I actually believe that this is extremely positive and I don’t see it as a sacrifice. First of all, including security in your growth activities and in the organisation of the company is essential, especially when handling sensitive data by nature such as PayFit does.
Secondly, you have to know how to find the right balance between agility and security. For us, the balance is leaning towards agility and innovation, but with full security. People need to be able to take steps as quickly as possible, but not at any price. There is now a very clear line, which we take into account in every new project right from the design stages.
Guillaume’s advice for a smooth start to the certification process
1. Do things in the right order: do not start the certification process if security has not been a strategic issue before. The standard is there to approve an already-existing system. But if you go ahead without a system in place, you’ll have too much catching up to do.
2. There must be a will to commit the company to security issues on a long-term basis:
- Involving the founders and management in the process enables all the teams to be involved;
- make security a structural challenge for the company. These are not just boxes to be ticked.

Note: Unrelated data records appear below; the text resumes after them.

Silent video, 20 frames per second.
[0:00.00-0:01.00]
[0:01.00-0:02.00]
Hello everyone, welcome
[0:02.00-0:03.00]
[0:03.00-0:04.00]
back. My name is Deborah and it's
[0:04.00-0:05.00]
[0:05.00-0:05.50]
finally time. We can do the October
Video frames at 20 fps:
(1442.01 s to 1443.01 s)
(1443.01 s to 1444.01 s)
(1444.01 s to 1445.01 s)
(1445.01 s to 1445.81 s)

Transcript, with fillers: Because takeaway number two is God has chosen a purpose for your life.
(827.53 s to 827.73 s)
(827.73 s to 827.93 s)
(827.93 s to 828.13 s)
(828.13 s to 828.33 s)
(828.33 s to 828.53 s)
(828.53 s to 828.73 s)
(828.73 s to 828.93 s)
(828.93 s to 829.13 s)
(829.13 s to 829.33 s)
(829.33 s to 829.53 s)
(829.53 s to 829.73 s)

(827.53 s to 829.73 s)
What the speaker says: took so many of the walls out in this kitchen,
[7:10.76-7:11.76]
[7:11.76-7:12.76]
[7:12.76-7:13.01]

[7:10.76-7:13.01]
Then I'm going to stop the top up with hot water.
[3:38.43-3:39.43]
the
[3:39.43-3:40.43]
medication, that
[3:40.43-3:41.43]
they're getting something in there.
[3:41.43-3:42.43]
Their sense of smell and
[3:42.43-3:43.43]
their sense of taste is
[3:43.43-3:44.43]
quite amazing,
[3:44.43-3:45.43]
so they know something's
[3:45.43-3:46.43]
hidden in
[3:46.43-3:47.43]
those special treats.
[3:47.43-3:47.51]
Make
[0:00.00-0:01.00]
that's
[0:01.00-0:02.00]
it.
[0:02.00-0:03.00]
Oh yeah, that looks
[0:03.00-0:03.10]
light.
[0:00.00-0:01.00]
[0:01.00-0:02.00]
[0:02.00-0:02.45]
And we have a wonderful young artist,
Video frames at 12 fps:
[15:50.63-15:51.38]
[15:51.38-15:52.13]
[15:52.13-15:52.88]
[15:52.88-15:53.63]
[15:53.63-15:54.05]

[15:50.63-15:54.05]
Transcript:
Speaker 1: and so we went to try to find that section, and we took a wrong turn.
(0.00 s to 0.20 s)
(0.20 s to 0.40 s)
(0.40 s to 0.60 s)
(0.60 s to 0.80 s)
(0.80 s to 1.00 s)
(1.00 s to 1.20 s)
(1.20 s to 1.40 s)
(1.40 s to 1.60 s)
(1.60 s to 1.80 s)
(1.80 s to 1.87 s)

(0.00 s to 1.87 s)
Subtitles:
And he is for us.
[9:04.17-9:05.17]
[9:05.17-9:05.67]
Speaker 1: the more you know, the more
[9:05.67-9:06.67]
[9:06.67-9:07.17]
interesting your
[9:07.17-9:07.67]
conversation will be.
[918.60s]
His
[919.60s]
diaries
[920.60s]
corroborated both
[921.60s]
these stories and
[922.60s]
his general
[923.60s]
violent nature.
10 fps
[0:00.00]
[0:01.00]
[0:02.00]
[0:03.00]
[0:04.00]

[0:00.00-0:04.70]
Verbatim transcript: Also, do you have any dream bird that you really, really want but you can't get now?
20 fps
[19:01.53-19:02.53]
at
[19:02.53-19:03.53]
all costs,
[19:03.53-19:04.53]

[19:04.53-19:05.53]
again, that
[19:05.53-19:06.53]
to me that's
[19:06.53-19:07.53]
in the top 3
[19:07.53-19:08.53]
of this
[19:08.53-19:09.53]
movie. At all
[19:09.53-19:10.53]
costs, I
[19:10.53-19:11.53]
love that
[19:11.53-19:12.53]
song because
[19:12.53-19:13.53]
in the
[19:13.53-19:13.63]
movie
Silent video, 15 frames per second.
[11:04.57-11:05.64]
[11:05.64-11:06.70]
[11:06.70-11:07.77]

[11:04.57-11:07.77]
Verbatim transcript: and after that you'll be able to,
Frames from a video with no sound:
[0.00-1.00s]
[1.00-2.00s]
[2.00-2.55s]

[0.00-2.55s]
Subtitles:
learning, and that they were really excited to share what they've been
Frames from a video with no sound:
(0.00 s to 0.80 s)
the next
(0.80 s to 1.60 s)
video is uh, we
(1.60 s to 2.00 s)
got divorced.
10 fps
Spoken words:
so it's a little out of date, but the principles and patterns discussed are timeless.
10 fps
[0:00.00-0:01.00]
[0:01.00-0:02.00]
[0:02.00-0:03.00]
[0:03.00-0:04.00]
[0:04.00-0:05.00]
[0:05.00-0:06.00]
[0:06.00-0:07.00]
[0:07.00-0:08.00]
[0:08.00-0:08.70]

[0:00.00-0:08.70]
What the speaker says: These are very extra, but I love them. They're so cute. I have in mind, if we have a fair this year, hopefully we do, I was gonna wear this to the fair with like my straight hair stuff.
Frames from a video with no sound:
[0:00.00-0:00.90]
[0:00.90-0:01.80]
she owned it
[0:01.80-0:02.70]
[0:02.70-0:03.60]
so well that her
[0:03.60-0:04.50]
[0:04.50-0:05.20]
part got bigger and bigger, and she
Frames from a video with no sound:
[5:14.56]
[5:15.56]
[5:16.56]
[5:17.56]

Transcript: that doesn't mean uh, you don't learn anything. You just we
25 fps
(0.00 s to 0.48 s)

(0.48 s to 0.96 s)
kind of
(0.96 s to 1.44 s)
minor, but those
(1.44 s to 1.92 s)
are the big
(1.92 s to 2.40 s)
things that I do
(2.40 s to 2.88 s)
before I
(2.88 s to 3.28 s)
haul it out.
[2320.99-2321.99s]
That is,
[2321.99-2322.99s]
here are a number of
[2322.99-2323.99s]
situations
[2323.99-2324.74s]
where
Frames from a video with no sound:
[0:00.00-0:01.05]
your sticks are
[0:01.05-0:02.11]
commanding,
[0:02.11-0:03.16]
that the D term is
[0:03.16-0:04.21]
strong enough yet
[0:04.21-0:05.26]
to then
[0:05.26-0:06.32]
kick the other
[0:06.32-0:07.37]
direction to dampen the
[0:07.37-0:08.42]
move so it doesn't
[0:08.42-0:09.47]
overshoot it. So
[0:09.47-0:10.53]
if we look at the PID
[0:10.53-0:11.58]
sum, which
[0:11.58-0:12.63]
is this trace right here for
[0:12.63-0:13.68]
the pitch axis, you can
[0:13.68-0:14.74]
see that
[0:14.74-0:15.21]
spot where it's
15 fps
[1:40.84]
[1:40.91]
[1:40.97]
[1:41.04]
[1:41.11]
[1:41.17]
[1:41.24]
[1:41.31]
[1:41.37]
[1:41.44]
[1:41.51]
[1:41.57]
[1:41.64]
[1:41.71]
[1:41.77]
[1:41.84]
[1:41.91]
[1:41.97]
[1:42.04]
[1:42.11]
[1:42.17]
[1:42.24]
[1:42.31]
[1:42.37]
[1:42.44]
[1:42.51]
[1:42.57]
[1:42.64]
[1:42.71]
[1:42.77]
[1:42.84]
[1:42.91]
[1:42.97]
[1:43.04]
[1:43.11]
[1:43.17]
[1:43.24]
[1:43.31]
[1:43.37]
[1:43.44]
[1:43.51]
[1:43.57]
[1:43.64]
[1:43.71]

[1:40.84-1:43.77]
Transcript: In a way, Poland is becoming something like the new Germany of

Security is a daily issue that is integral to all operations.3. Provide for an adequate budget: real and mock audits, support, tools, etc.
4. Put in place the tools necessary to receive the standard: such as the centralised management tool for managing equipment security (JAMF at PayFit) or background checks for new employees that you may not have been doing before (diploma, identity, previous experience).
5. Carry out a mock audit: this allows you to take stock of your situation and improve what needs to be improved before the big inspection.
6. Train your teams:
- have at least one person certified as an ISO 27001 auditor;
- train all employees in security.7. Provide communication on security issues: generally, people think that “security” only means “confidentiality”. For developers and tech roles, it means “integrity”. But not many consider the last part: availability. Ensuring that our application, product and service is available is, however, very much part of security guarantees. The 27001 standard also includes a business security and incident response section.
8. Make your certification visible:
- display the logo in email signatures;
- dedicate a page to security guarantees on your site;
- make sure your sales teams know about it: this is an asset that can be a decisive factor for some customers.